— Exercise prompt —
Reproduce all of the entries below exactly, without images.

— Material shown —
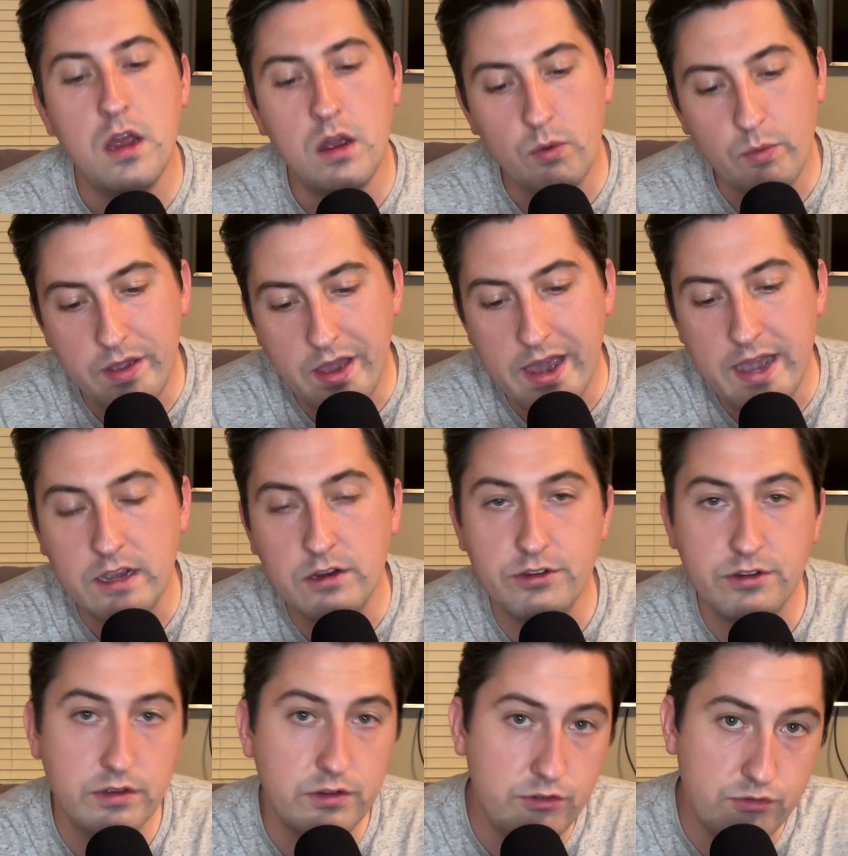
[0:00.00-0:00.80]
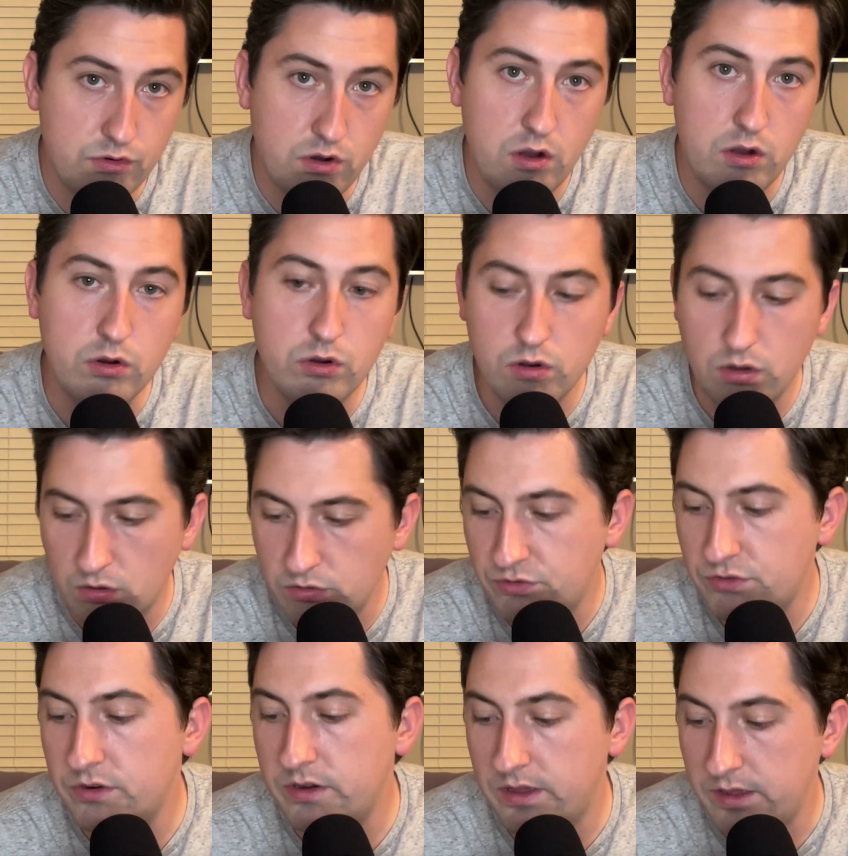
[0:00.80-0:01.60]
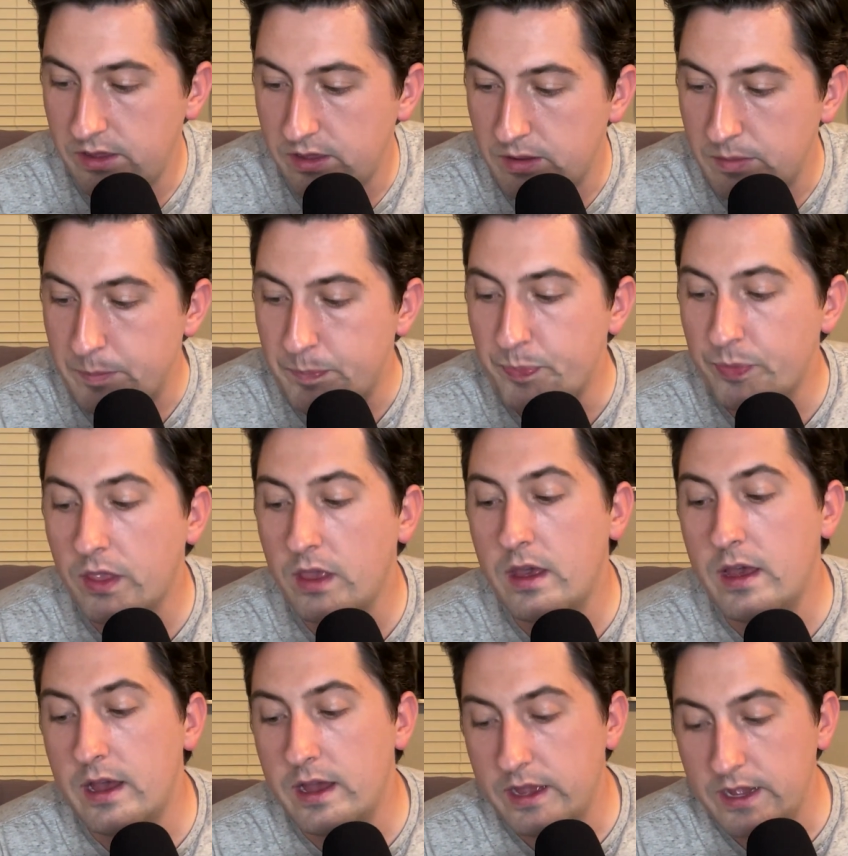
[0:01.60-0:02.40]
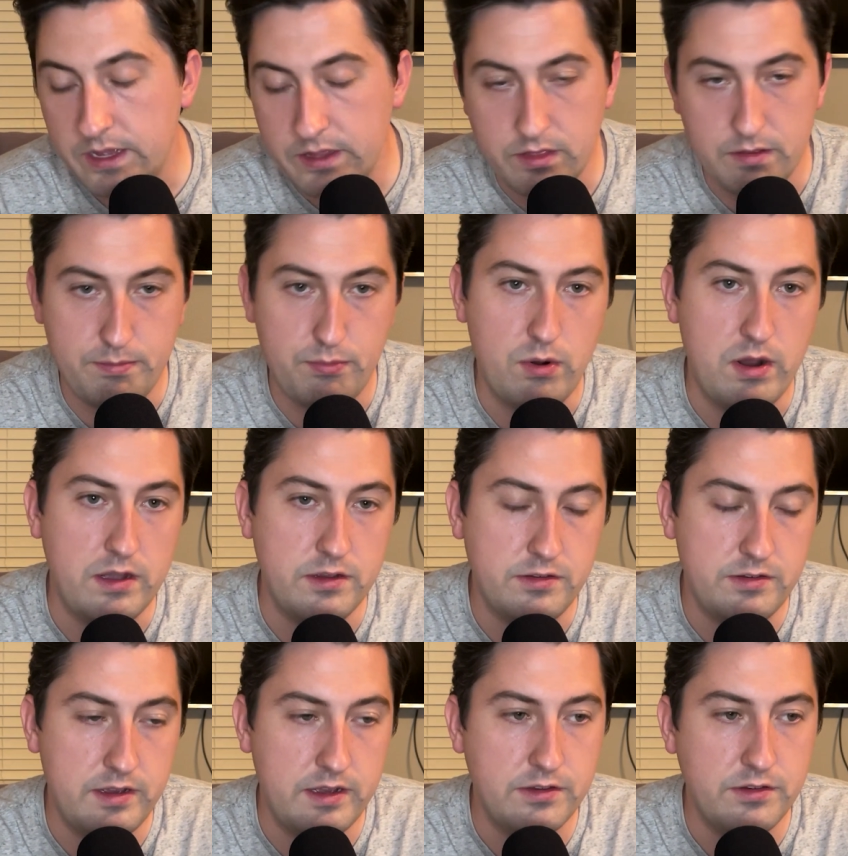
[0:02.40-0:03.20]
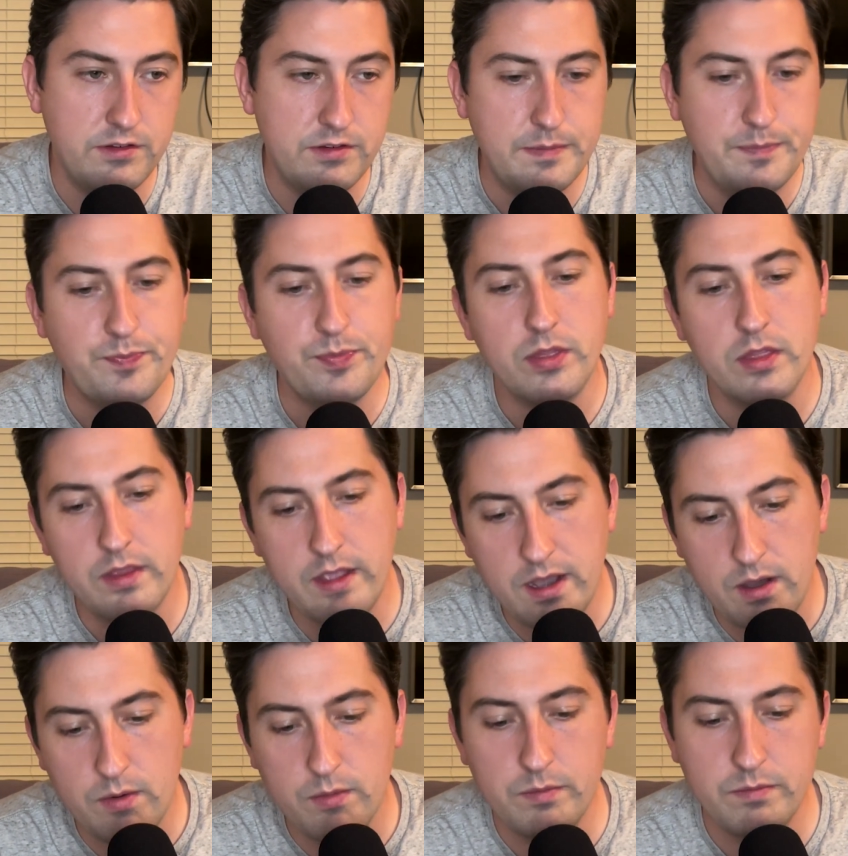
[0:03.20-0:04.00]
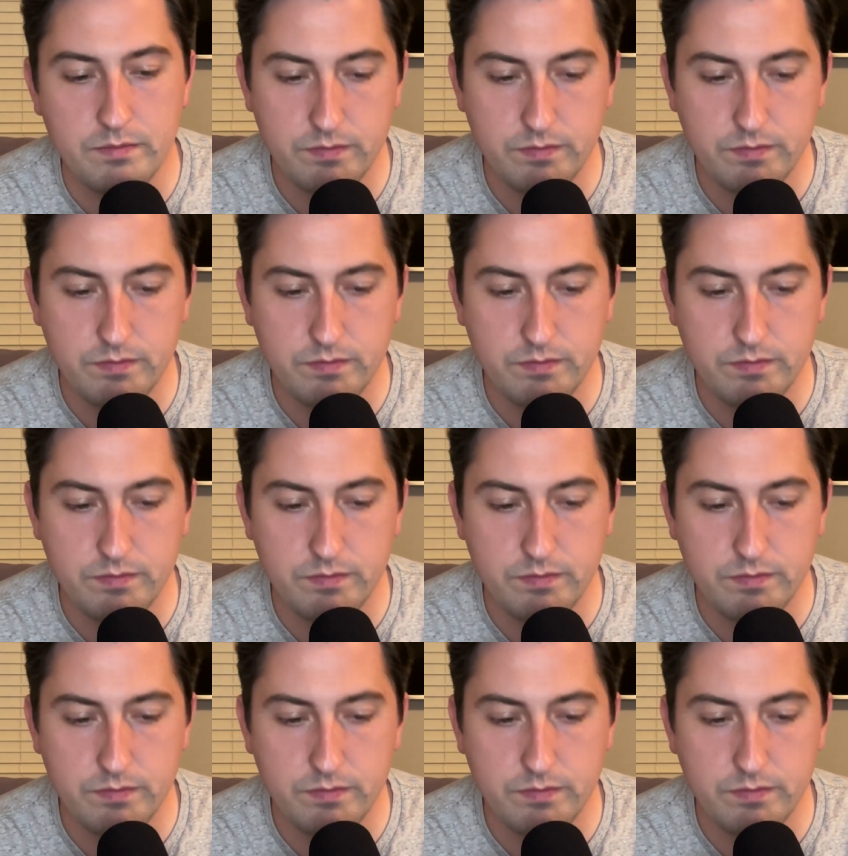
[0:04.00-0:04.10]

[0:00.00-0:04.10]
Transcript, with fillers: we actually draw closer to him in the process. Now,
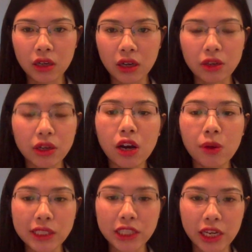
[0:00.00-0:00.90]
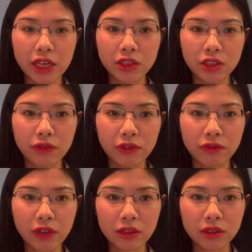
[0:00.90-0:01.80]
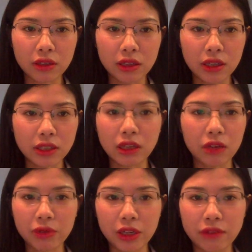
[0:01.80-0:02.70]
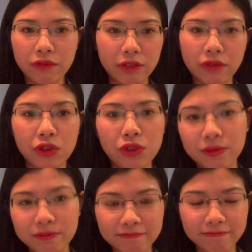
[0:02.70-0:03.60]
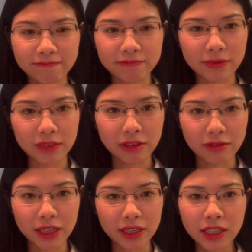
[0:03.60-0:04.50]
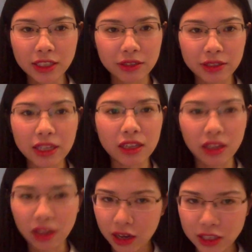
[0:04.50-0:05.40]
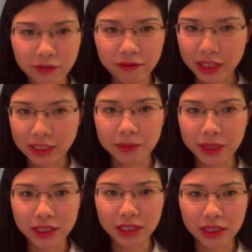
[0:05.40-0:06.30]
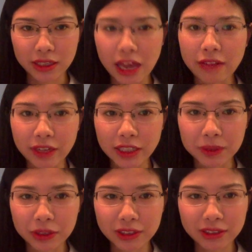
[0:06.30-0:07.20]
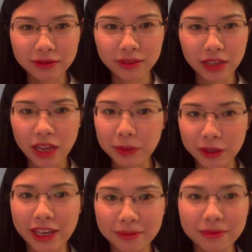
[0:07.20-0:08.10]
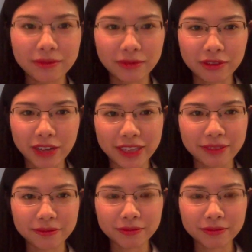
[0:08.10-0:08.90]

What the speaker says: You can always change if you found it's not really the fit for you, right? So you get a lot of flexibility at Facebook, at bootcamp, right?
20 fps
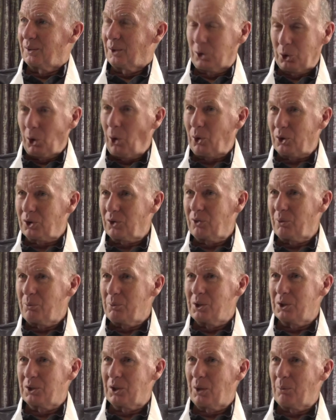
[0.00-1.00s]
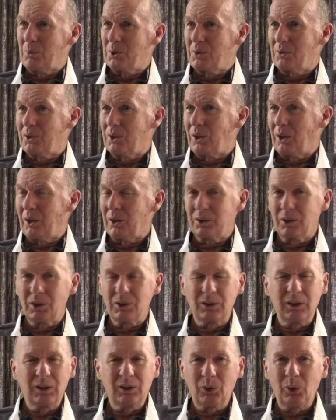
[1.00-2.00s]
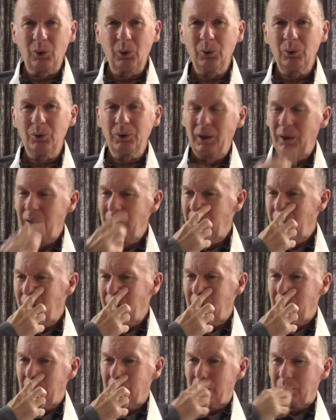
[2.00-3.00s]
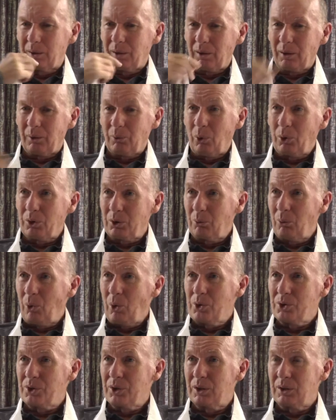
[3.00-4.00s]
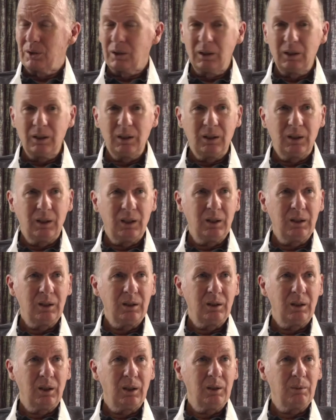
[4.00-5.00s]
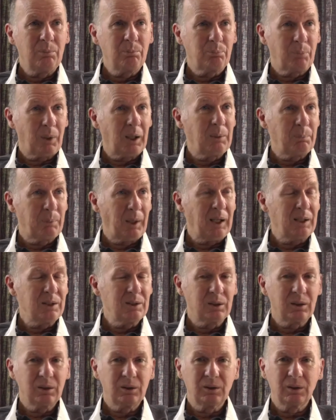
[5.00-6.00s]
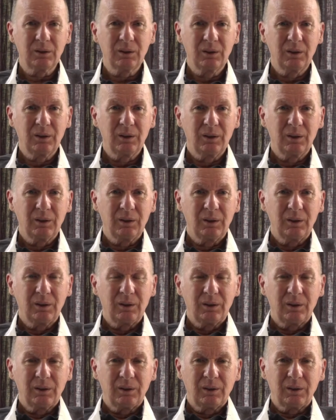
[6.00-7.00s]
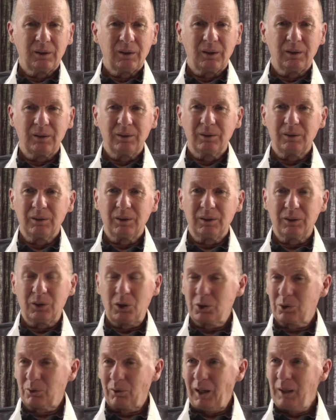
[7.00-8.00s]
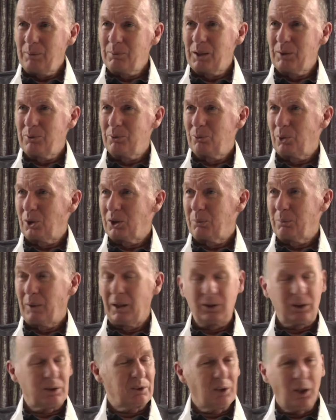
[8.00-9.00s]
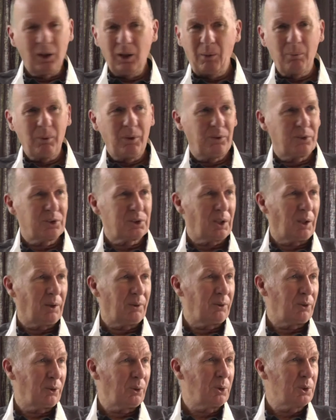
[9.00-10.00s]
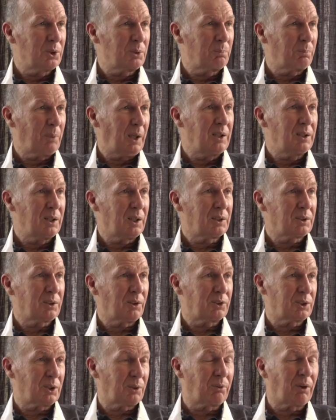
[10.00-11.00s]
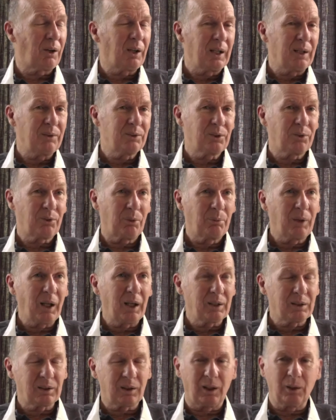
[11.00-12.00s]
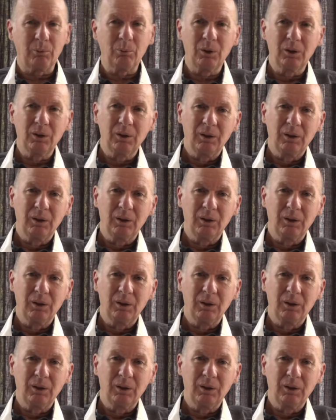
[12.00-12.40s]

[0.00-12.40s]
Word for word: They talked of him in the terms of an artist, and he told uh, what it was that he, he, he, he painted and uh, described even what he painted. None of them have, uh, those paintings have survived from that time.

— Response —
[0:00.00-0:00.80]
[0:00.80-0:01.60]
[0:01.60-0:02.40]
[0:02.40-0:03.20]
[0:03.20-0:04.00]
[0:04.00-0:04.10]

[0:00.00-0:04.10]
Transcript, with fillers: we actually draw closer to him in the process. Now,
[0:00.00-0:00.90]
[0:00.90-0:01.80]
[0:01.80-0:02.70]
[0:02.70-0:03.60]
[0:03.60-0:04.50]
[0:04.50-0:05.40]
[0:05.40-0:06.30]
[0:06.30-0:07.20]
[0:07.20-0:08.10]
[0:08.10-0:08.90]

What the speaker says: You can always change if you found it's not really the fit for you, right? So you get a lot of flexibility at Facebook, at bootcamp, right?
20 fps
[0.00-1.00s]
[1.00-2.00s]
[2.00-3.00s]
[3.00-4.00s]
[4.00-5.00s]
[5.00-6.00s]
[6.00-7.00s]
[7.00-8.00s]
[8.00-9.00s]
[9.00-10.00s]
[10.00-11.00s]
[11.00-12.00s]
[12.00-12.40s]

[0.00-12.40s]
Word for word: They talked of him in the terms of an artist, and he told uh, what it was that he, he, he, he painted and uh, described even what he painted. None of them have, uh, those paintings have survived from that time.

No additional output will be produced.